## Extracted information
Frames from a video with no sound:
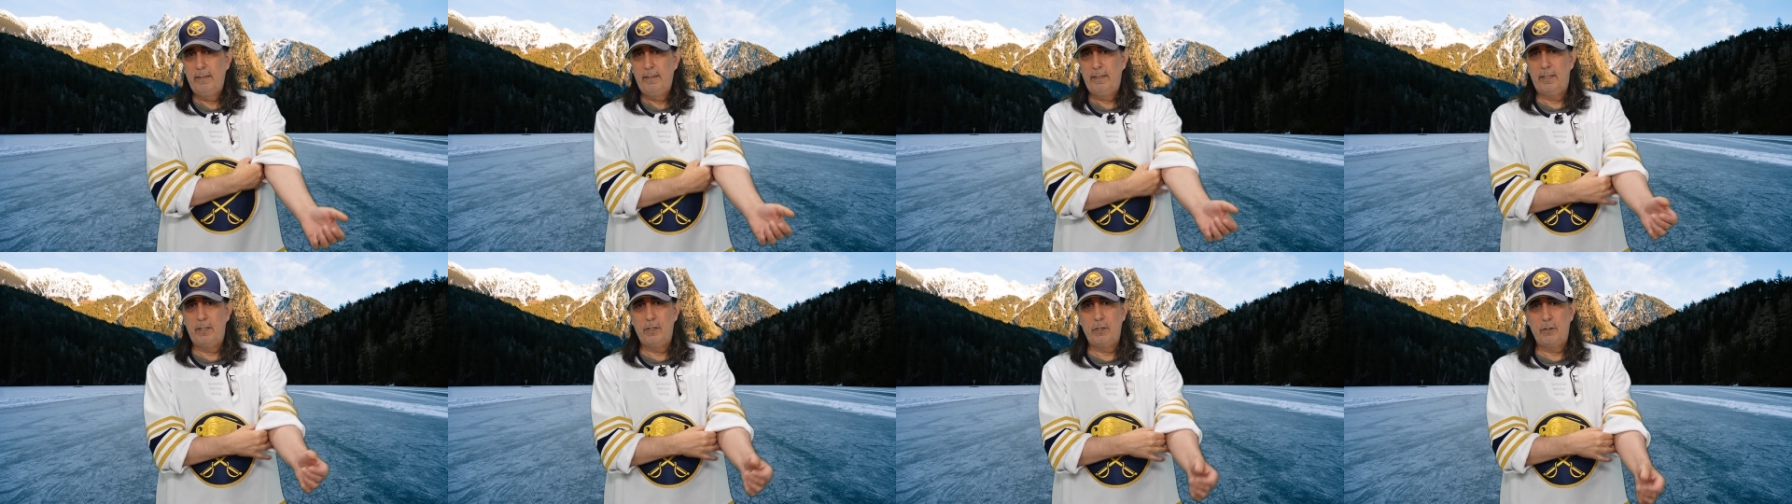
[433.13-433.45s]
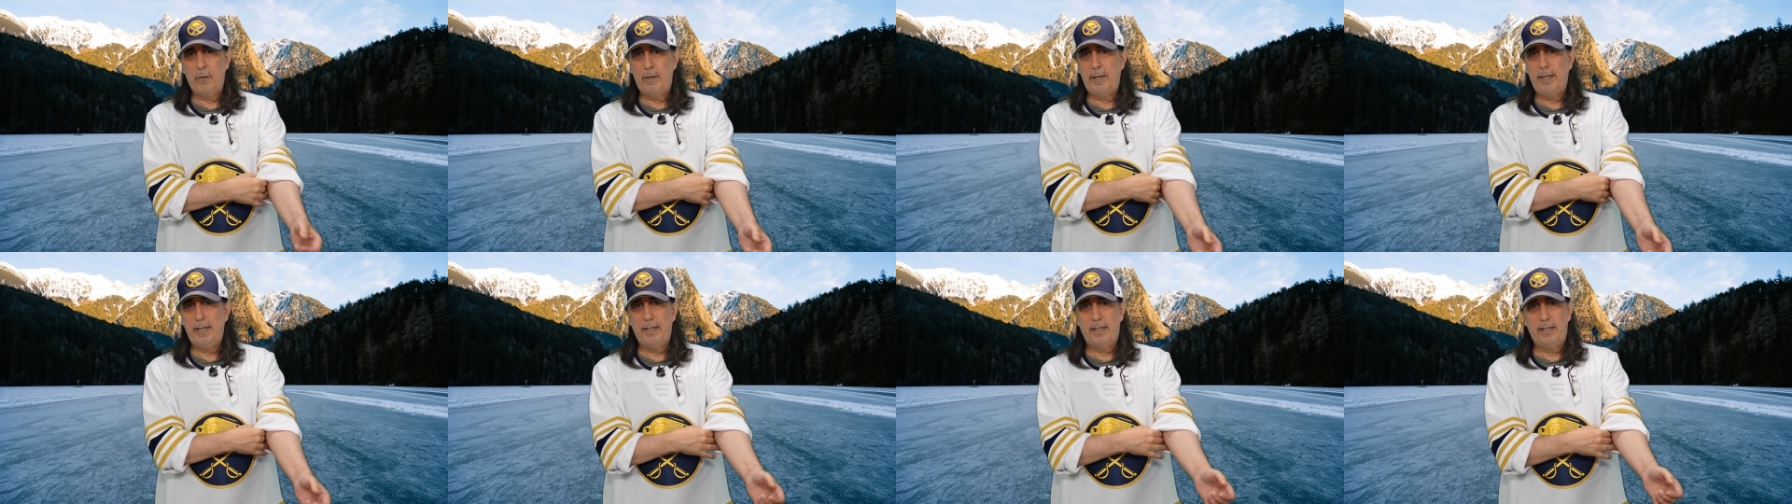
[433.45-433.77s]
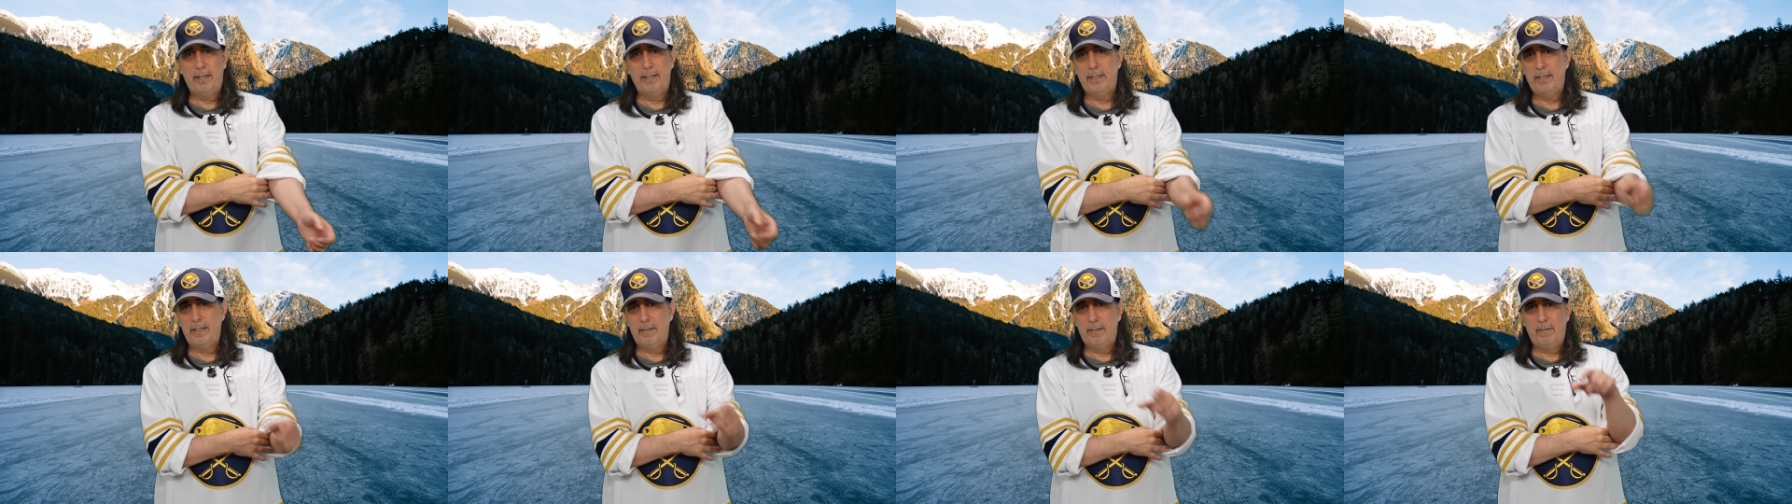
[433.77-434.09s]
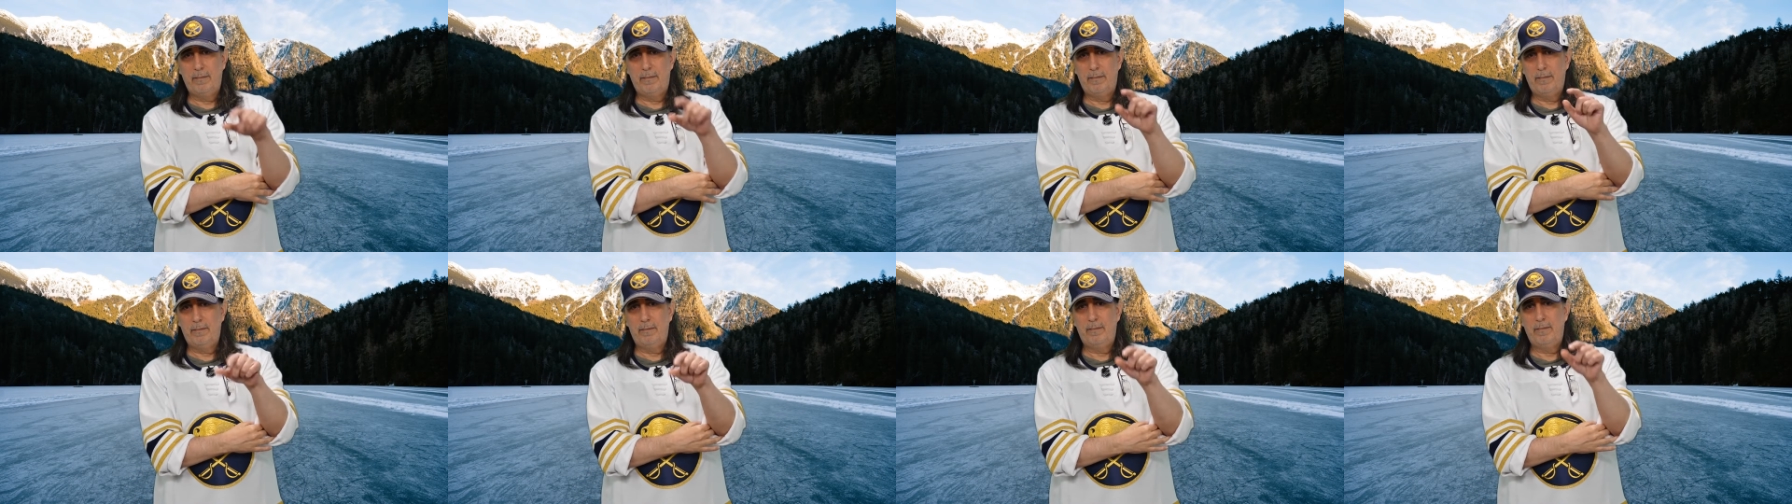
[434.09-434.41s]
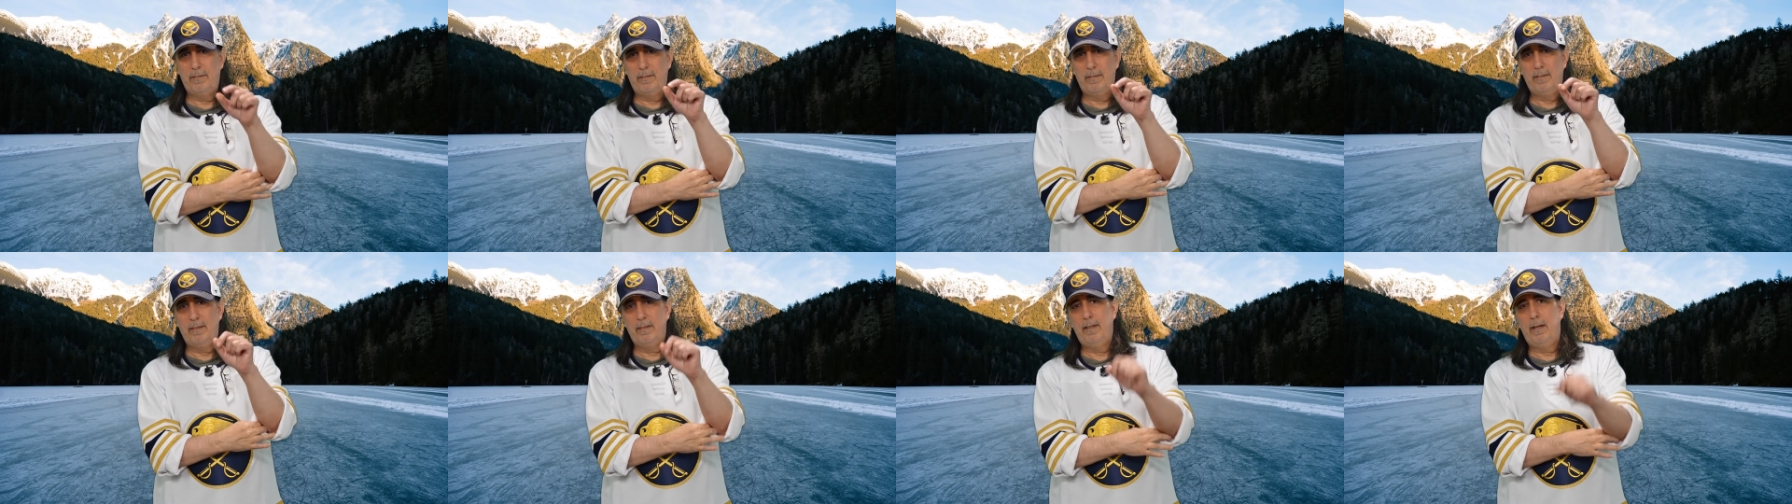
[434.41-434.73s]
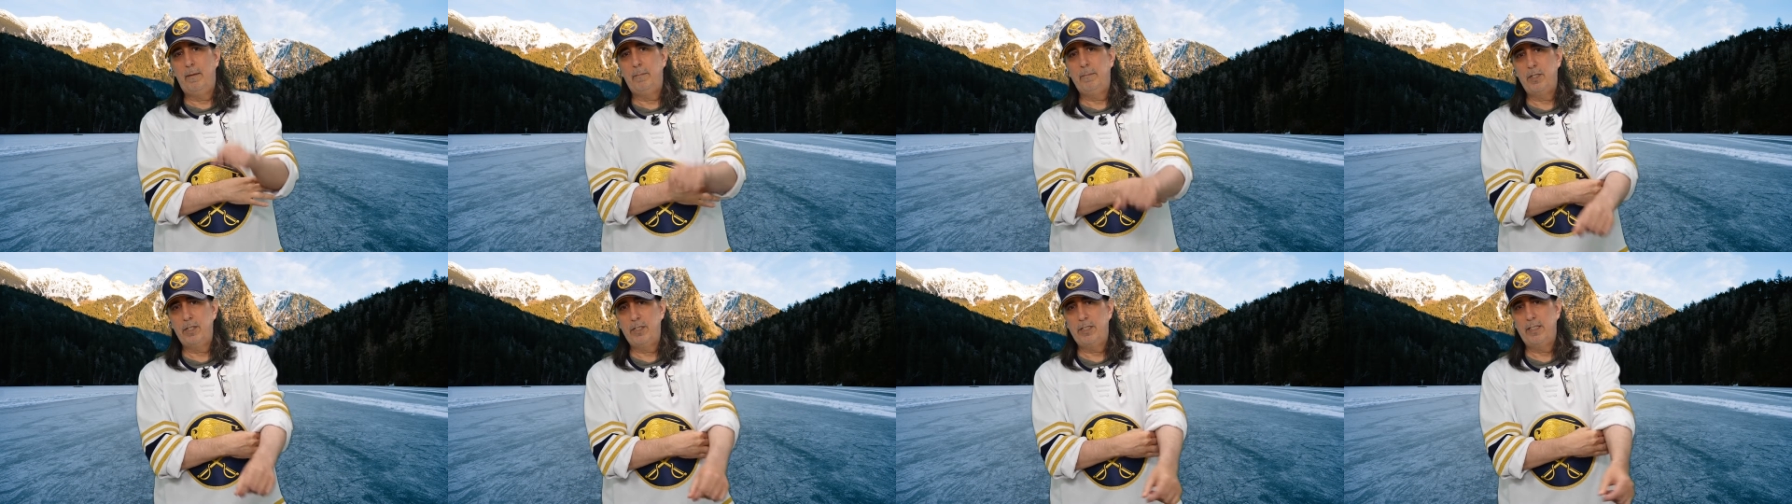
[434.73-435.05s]
enjoy it, because
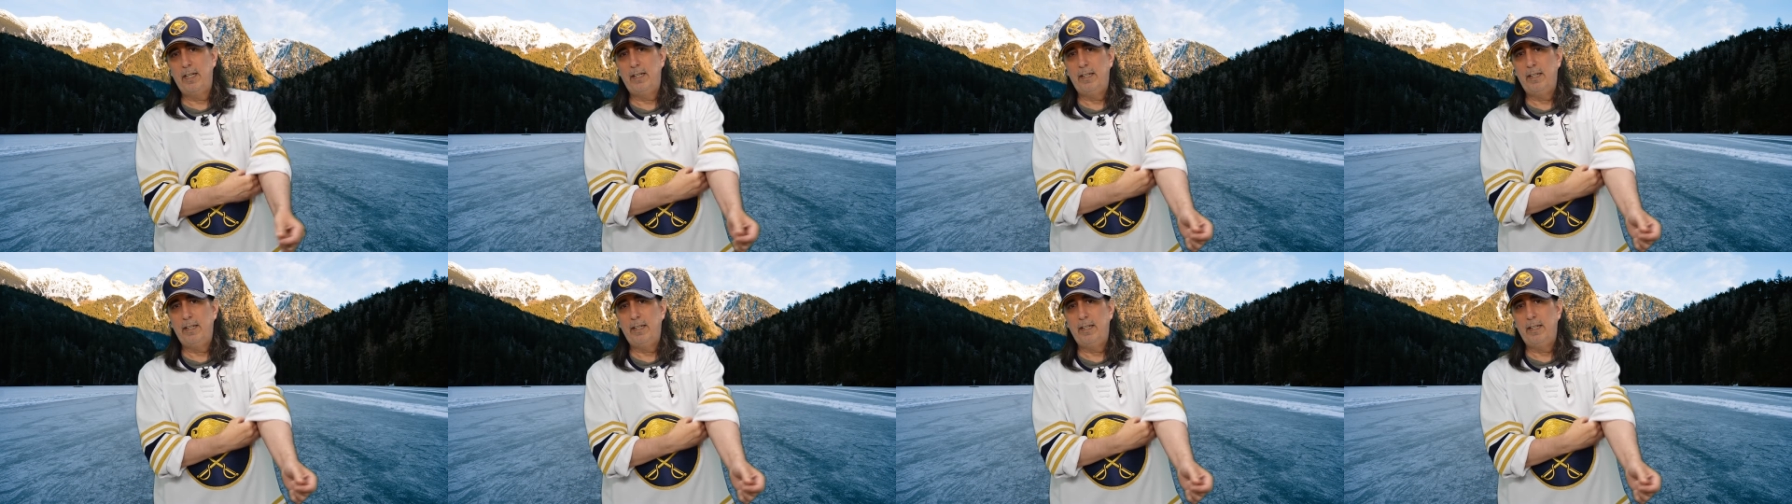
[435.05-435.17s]
I'm just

## Instructions for the task
Please copy exactly the lines from the one containing "[433.13-433.45s]" through the end of the records above, leaving out every picture.

## Completed exercise
[433.13-433.45s]
[433.45-433.77s]
[433.77-434.09s]
[434.09-434.41s]
[434.41-434.73s]
[434.73-435.05s]
enjoy it, because
[435.05-435.17s]
I'm just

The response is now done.